DARPA's Urban Challenge robot contest hasn't captured the imagination of robot builders and the news media in the same way as the more interesting Grand Challenge. The result is a lot fewer stories on the event and the teams involved. There are 53 teams who intend to participate in the contest. A CNET article offers a nice update on the contest and includes details on a few of the teams. Unlike the earlier Grand Challenge which allowed innovative robot designs, the Urban Challenge allows only stock vehicles that have been modified to be autonomous. The contest will take place on 3 November, 2007
A reader submitted a link to a new PhysOrg.com story on robotic self-reproduction. The article describes research done at Cornell on self-reproducing machines. The researchers have manually designed both real and virtual self-reproducing machines to demonstrate their feasibility. They are now starting to artificially evolve self-reproducing machines. The manually designed prototypes are called molecubes and look like 10 cm cubes that can swivel and connect to other cubes. The cube-based robots are able to assemble exact duplicates of themselves. The researchers believe the key to making this work is keeping the building blocks simple, just as evolution resulted in complex biological organisms built from a repertoire of only about 20 different amino acids. In addition to self-reproduction, these robots can reconfigure at will, a feature handy on long space missions where unforseen problems might require specialized robots. For all the details, see the paper released by the researchers, "Evolved and Designed Self-Reproducing Modular Robotics" (PDF format). We've also covered some of this research in our an article last year about resilient machines.
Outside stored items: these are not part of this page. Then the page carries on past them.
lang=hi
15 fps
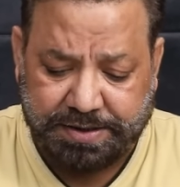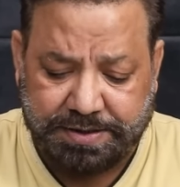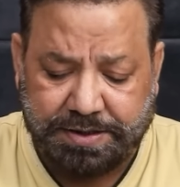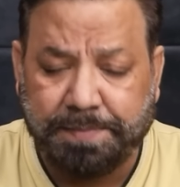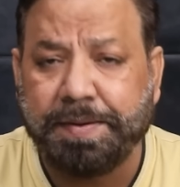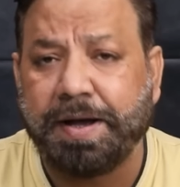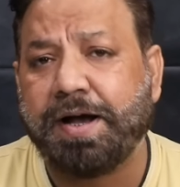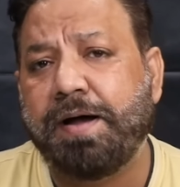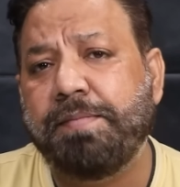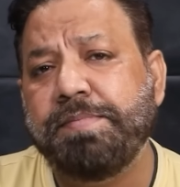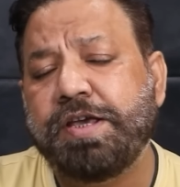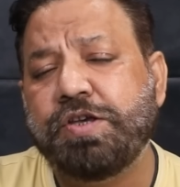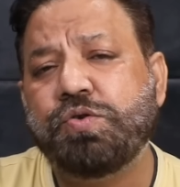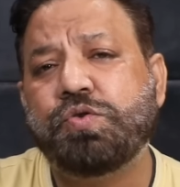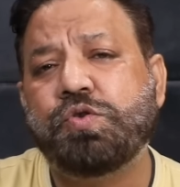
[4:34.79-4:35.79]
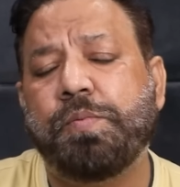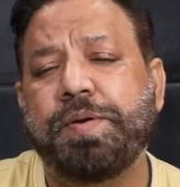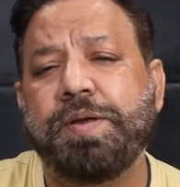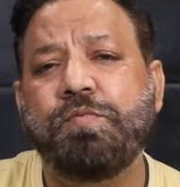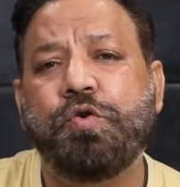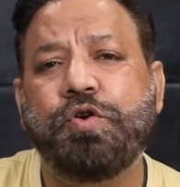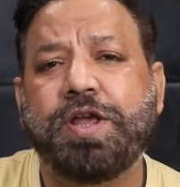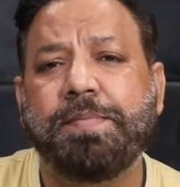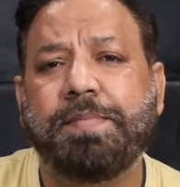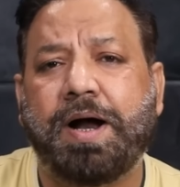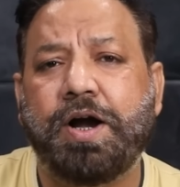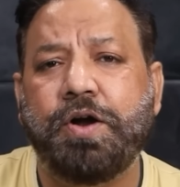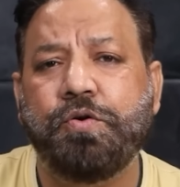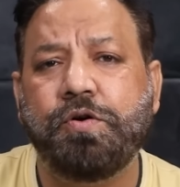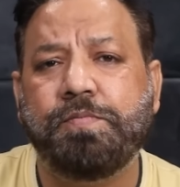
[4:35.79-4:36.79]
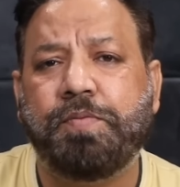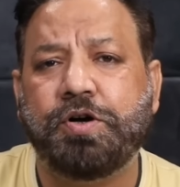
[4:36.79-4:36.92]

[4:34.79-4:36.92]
जेल से पैगाम ये जो सुप्रीम कोर्ट के बाहर लोग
Even though I'm limited to English, pictures of ASTLab's robotic chip programmer completely conveys what an industrious tinkerer can create with a handful of RC servos, custom fabricated brackets, a breadboarded circuit, a vacuum pump, and what looks like a PC-based control system running a VB program. If you've got the time to wait for the 12MB download, I highly recommend viewing the video of this impressive device.